I received some punky wood and have undertaken to stabilizing it as when I tried to turn it it was very fragile.
After 12 hours under vacuum in the Cactus Juice bath I still observe some very very tiny bubble (almost reminiscent of champagne bubbles) one stream from a couple of pieces of this wood.
Should I wait until there are no bubbles or are these very small bubbles not going to make that much of a difference?
I took pictures and a short video. The pictures didn't do my query justice so the short video does the trick.


----------



## wolf creek knives (Oct 4, 2020)

Personally I'd keep going for a bit.  I did redwood one time that took 4 days to finally get it to stop bubbling.  Just my opinion, but you shouldn't have any streams of bubbles, small one's that come off every few seconds works for me.  But what you've got here is still pretty strong.  I'm also not an expert but have had good luck with CJ in the past.  The only problem I can think that I've ever had was with drift wood, some turned out great while some too little to no CJ.  The other thing I've done with some success is to soak the piece overnight before applying the vacuum.


----------



## Mortalis (Oct 4, 2020)

Thanks for the feedback.
This was really punky wood but my thought was that viscosity of the juice comes into play with the capillary void size. 
I'll keep going with the vacuum.


----------



## 1080Wayne (Oct 4, 2020)

I would call it done . My interpretation of streams like that is that they are either small pockets of moisture ( unlikely if you dried the punky wood ) , or pockets of resin which vapourize under low pressure . Soft woods ( spruce , pine , fir etc ) and their cones will do it for days . I don`t think there is much to be gained by eliminating those pockets .


----------



## Mortalis (Oct 4, 2020)

1080Wayne said:


> I would call it done . My interpretation of streams like that is that they are either small pockets of moisture ( unlikely if you dried the punky wood ) , or pockets of resin which vapourize under low pressure . Soft woods ( spruce , pine , fir etc ) and their cones will do it for days . I don`t think there is much to be gained by eliminating those pockets .

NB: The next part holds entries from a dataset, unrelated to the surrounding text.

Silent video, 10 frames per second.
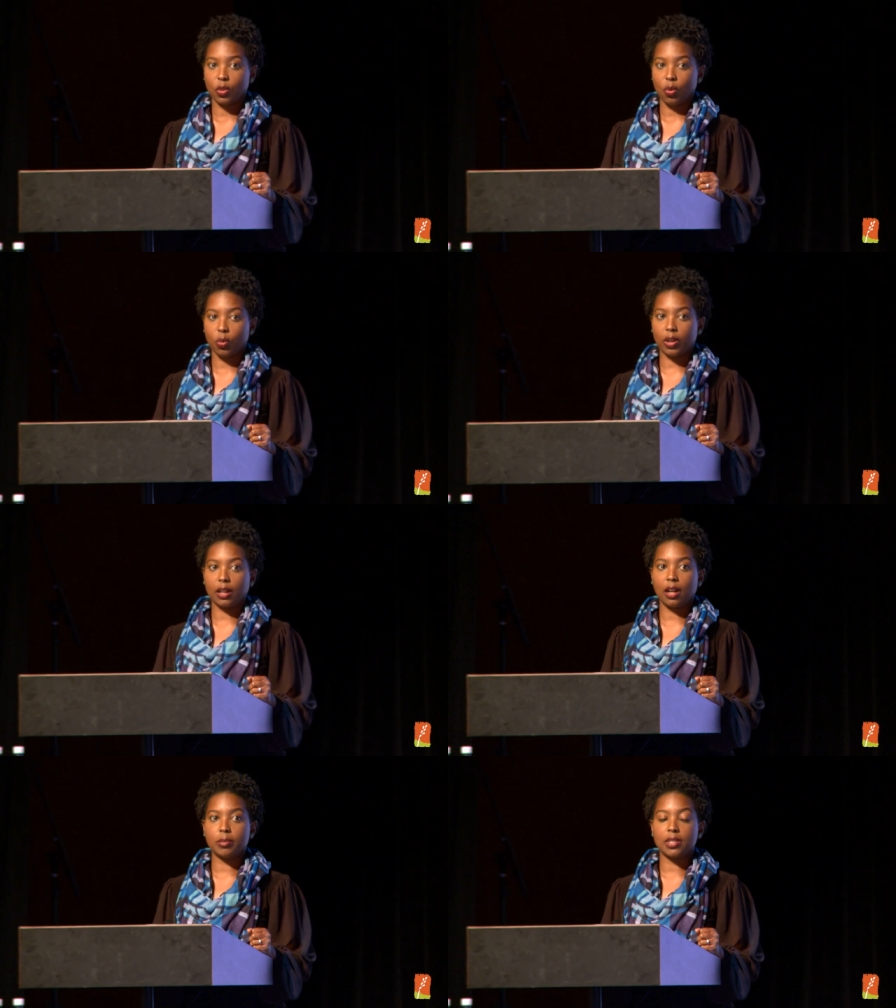When it
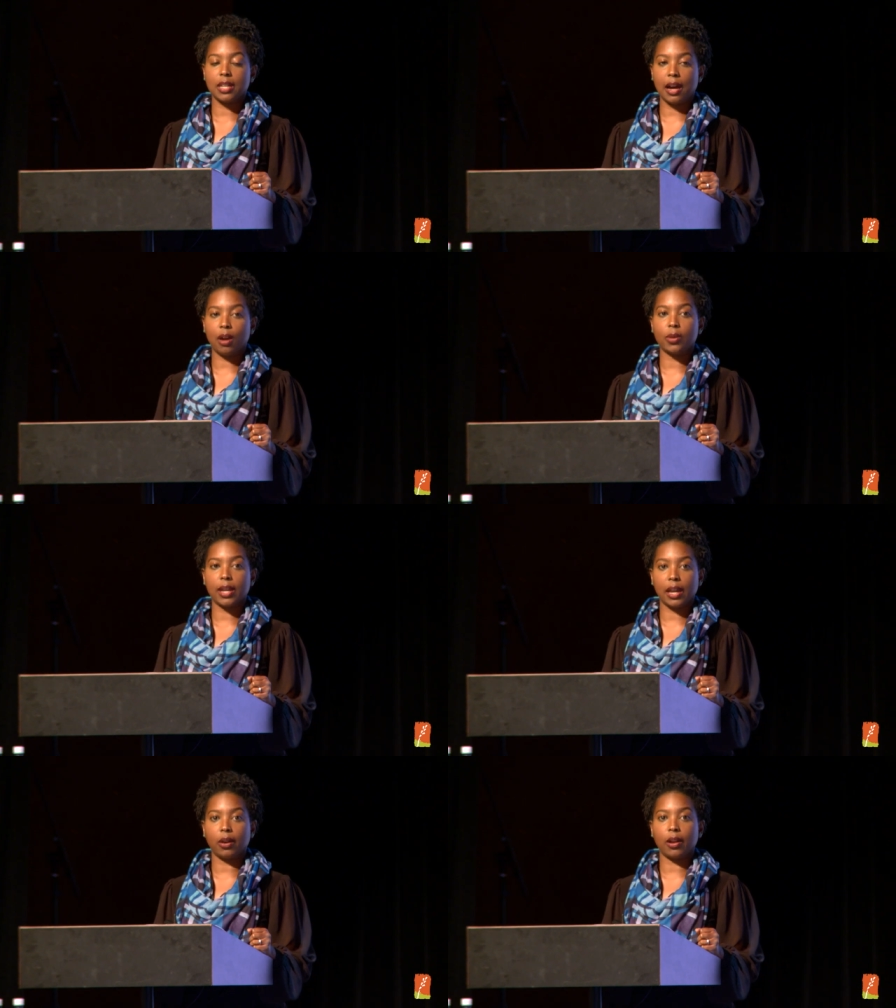comes to how we
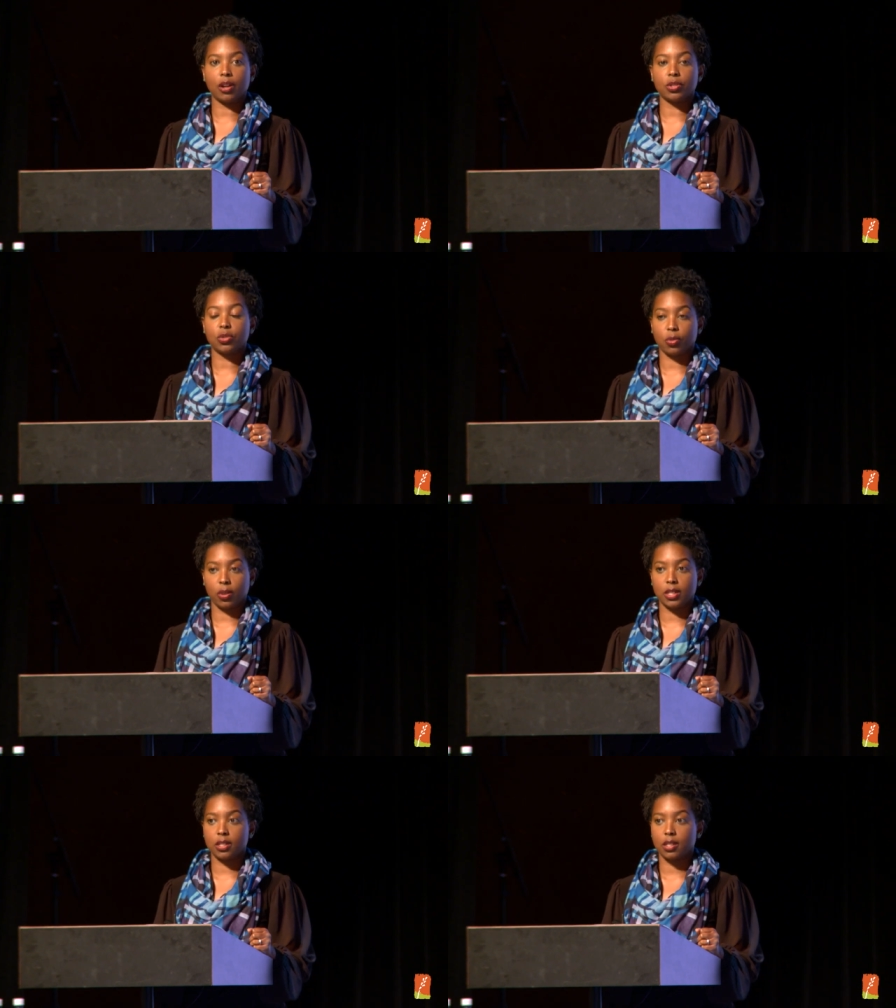carry our
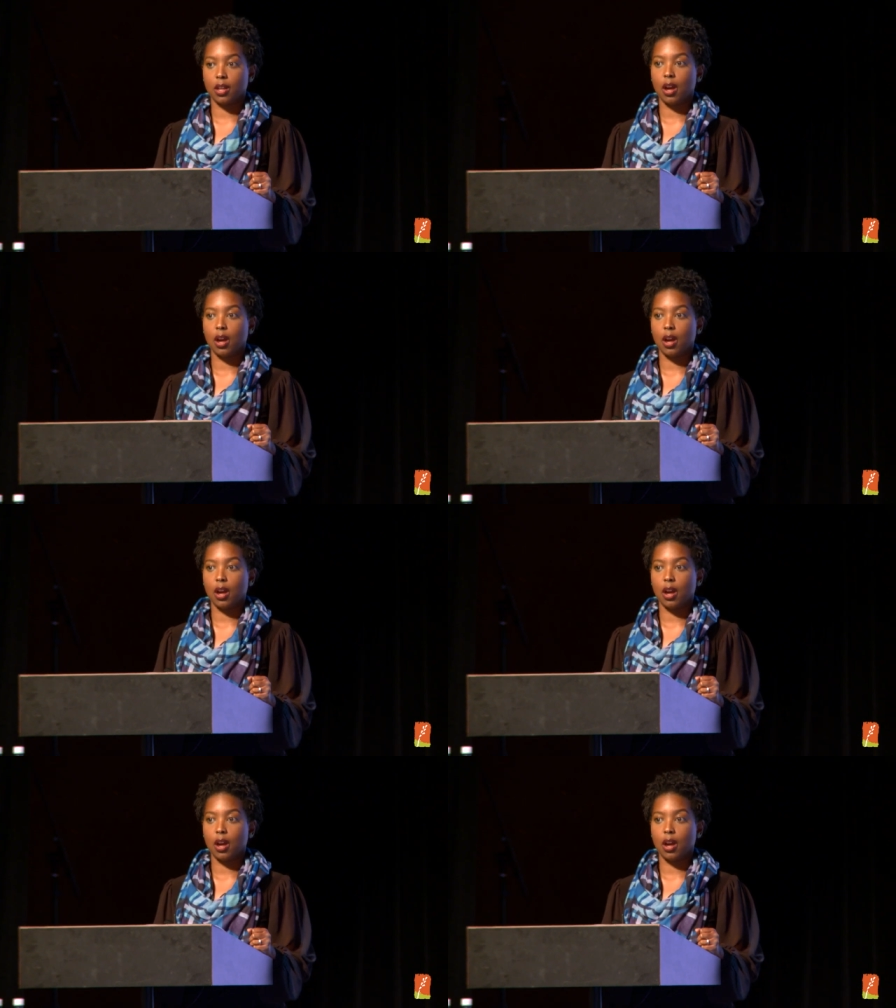stories,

I did dry the wood for at least 12 hours at 220+ºF just to make sure it was dry before I started.


----------



## robutacion (Oct 4, 2020)

Mortalis said:


> I received some punky wood and have undertaken to stabilizing it as when I tried to turn it it was very fragile.
> *After 12 hours under vacuum in the Cactus Juice bath I still observe some very very tiny bubble (almost reminiscent of champagne bubbles) one stream from a couple of pieces of this wood*.
> Should I wait until there are no bubbles or are these very small bubbles not going to make that much of a difference?
> I took pictures and a short video. The pictures didn't do my query justice so the short video does the trick.


One other possibility to those bubbles after all those hours under vacuum is a leak, obvious a small one, while there the bubbles will keep coming to the surface, in fact, the size and consistency of the bubbles are directly the result of the leak size and they won't ever go away/stop.

Punk wood dried in an oven for all those hours and under vacuum for another 12 hours is more then ready to come out to drain and then cook.

Cheers
George


----------



## kwd1 (Oct 4, 2020)

Is the wood not covered by the cactus juice?
Not causing bubbles but was just curious.


----------